Edith Stein- from Judaism through Atheism to Catholicism
Recently, during a talk about Edith Stein on Radio Maria, the action of the Holy Spirit on her soul stood out to me. The speaker was asked about how she had become a Catholic and while her reading St Teresa's Vida is a well-known turning point in her life the previous gentle promptings of the spirit are less well-known.
She had at a young age decided that she was an atheist though out of love and respect for her mother, who was a devout Jew, she continued to practice the prayers of the Jewish faith her mind had turned away from the Abrahamic faith. In her autobiography, Life in a Jewish Family, she speaks about how her experiences of the death of close family members had left her with burning questions about the afterlife and about what was important in this life. These burning questions were not satisfied until her conversion more than a decade later and spurred her on in her studies. She would late comment how she realised that all those who seek the Truth are in reality seeking God even if they do not know it.She began studying psychology and history at the university in Breslau but her studies failed to respond her questions until a friend handed her Edmund Husserl's Logical Investigations. Husserl was unique amongst his philosophy colleagues at the time because he spoke of the existence of objective truth and about each person's ability to come to know this objective truth. He himself has studied under another atypical philosopher for the time: Franz Brentano a rare Thomistic and a Catholic. These intellectual connections are not simply a matter of chance.
Husserl's writings awoke in Edith a passion, they responded to that deep desire for Truth, and she left Breslau moving to Gottingen to study under Husserl. She was one of a group of students that did this, moving from different parts of Germany to study under 'the Master' as they called Husserl. He was the only one speaking about objective truth, the only one speaking about the human capacity for coming to know that truth and the students flocked to his classes. Many of these students would later convert, as Husserl himself also did, many were Jewish, and some were atheists. Amongst the students, a deep friendship blossomed. As one of them wrote decades later remembering Edith, a common spirit united them, a common way of life, which was an openness to Truth. They would spend holidays together and Edith in particular maintained an extensive correspondence with several of them even after entering Carmel.

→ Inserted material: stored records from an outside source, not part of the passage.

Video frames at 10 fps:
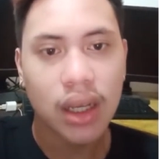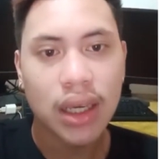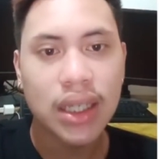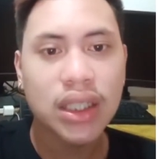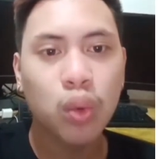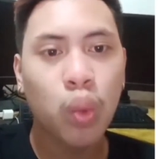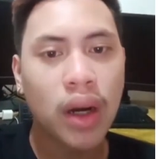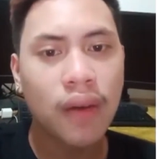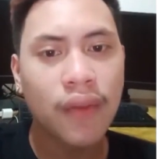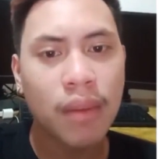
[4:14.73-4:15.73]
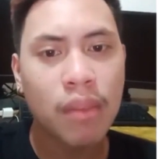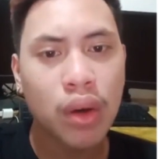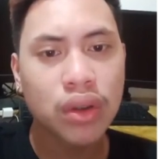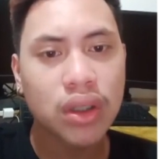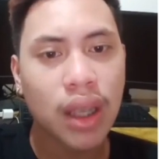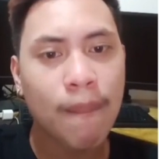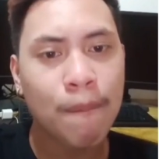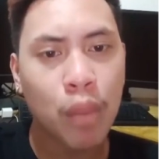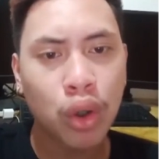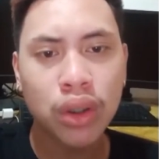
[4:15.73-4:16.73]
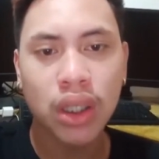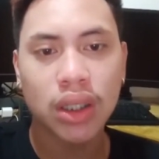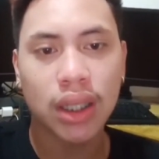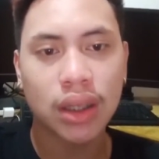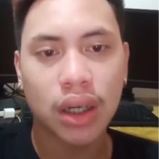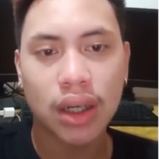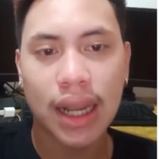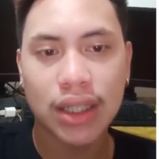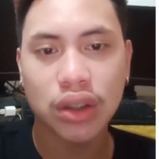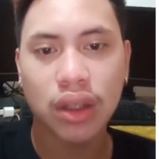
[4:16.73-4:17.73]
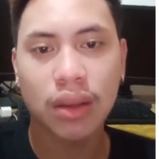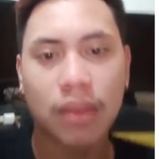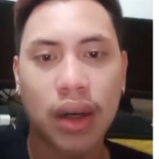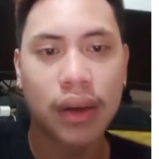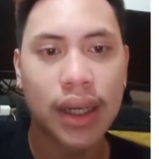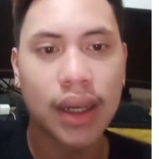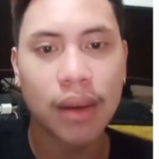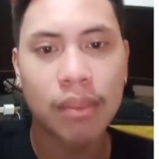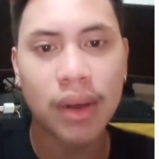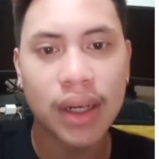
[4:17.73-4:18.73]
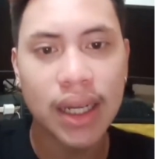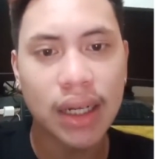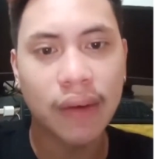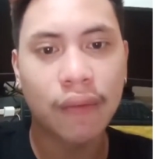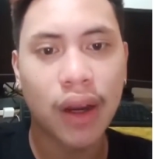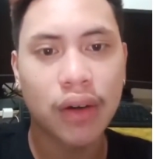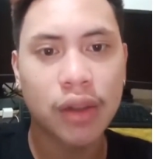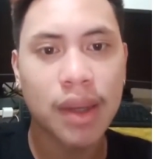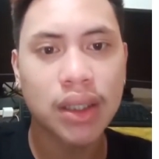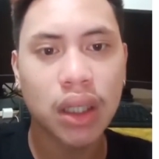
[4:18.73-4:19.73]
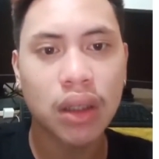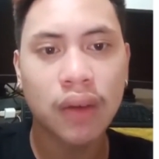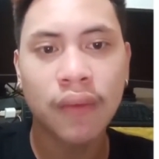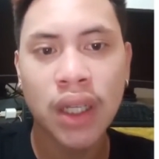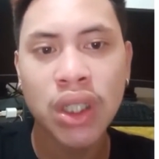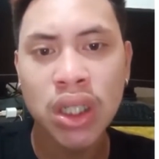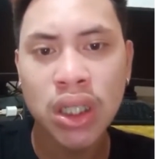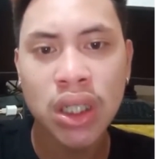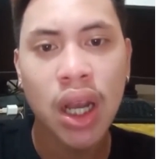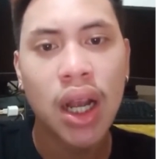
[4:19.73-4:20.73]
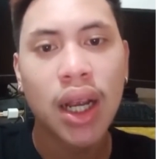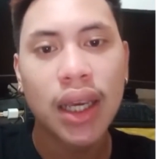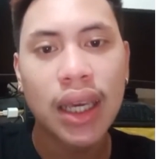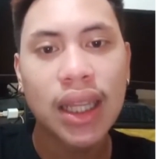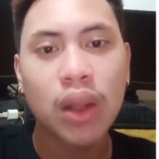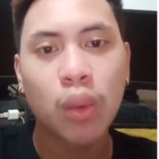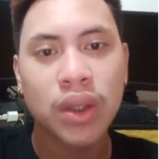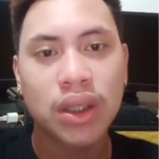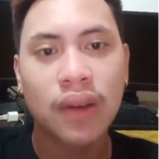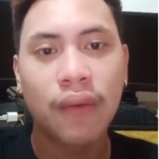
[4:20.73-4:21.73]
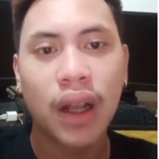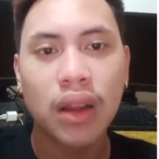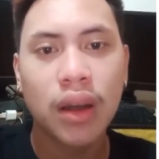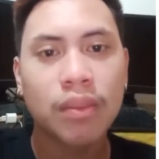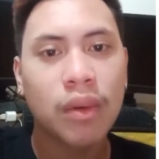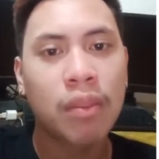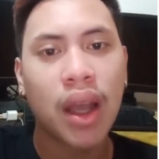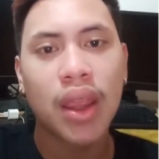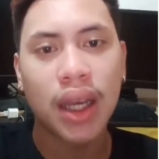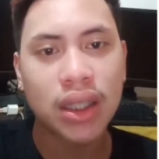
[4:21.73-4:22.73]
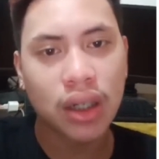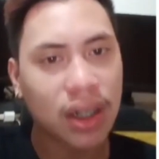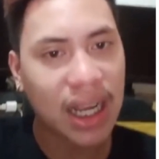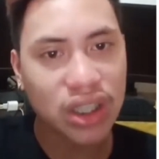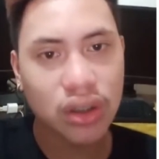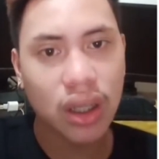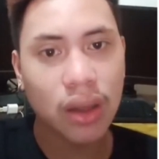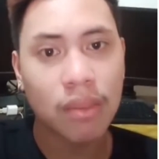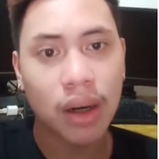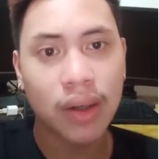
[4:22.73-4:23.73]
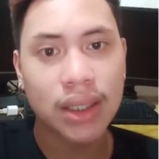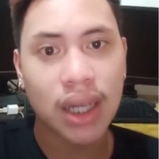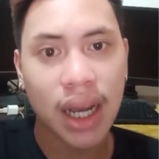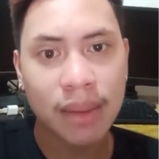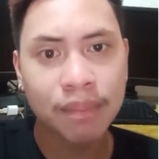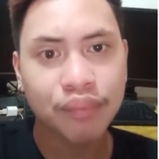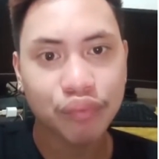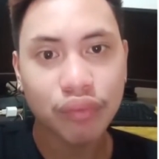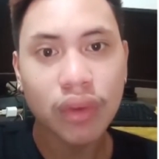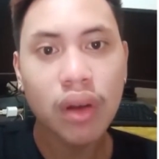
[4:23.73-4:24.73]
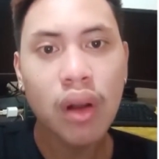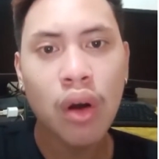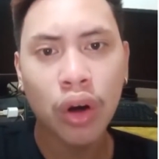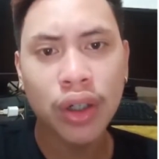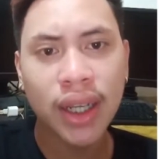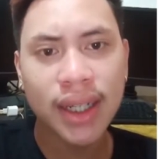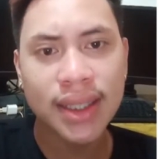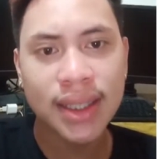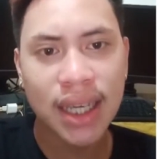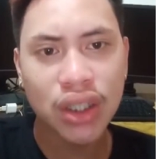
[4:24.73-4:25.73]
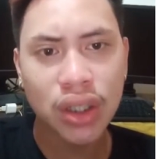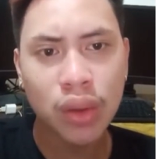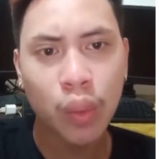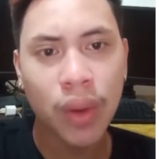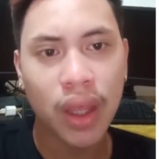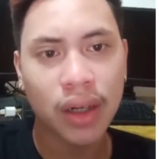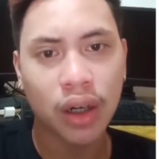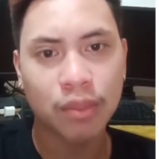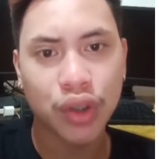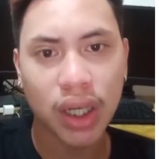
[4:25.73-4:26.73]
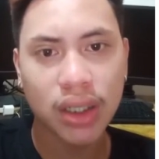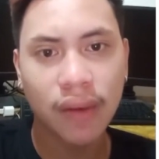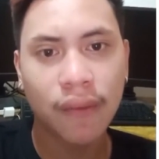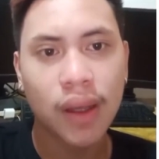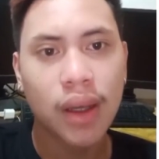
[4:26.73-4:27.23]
is one of the most important international marine environmental conventions. It was developed by the International Maritime Organization with an objective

One of them was Adolf Reinach, Husserl's assistant and the one that made 'the Master's ' writings more accessible to the other students. Edith later would step into this role and from it go well beyond what had been taught in Gottingen. Reinach had converted to Lutheranism and his wife Anna to Catholicism, their home was the friend's meeting place. His death during WWI was the first moment in which the spirit visible began prompting Edith's soul. She had been afraid to encounter Anna, unsure of each of their reactions at seeing the other but Edith was surprised when she finally saw her. Anna's peace at this heart-wrenching event struck Edith. It gave what she later described as a brief vision of something beyond the visible that she at the time could not really see or understand. This death, and this funeral, were so different from those experienced in childhood. Here the emphasis was on Adolf, the child of God and the afterlife was not an end but a new beginning.
Some years later, on a trip to Frankfurt with another friend, Hedwig Conrad-Martius, who would later be Edith's baptism Godmother, they entered a Catholic church. While there a woman entered, clearly coming in from shopping in the market outside, and knelt praying for a few minutes. This simple act by an ordinary woman on a regular weekday touched her. Unlike at other places of worship she had seen where people just went to formal church services, here there was an instance of someone coming in simply to pray, but a prayer that seemed to Edith as that of two friends speaking. Again a glimpse of something beyond what could be seen, something she could not yet see or understand.
These small promptings were preparing her soul for the great encounter with Teresa that would happen at the home of Hedwig sometime later. This struck me as the way in which the Holy Spirit so often works, through small promptings that prepare the way. He gentling prepares us to recognise, understand, and accept what He is asking of us, or offering us. God is aware that oftentimes we are not ready for the graces or the calling He has in store for us. Knowing this He prepares the way by gentling illuminating the path, so when the calling comes were are ready. Oftentimes, these prompting are barely noticeable. Often times we only realise they have happened after the fact. It is nothing else but the loving care given us by a loving Father who knows more deeply than we ourselves do.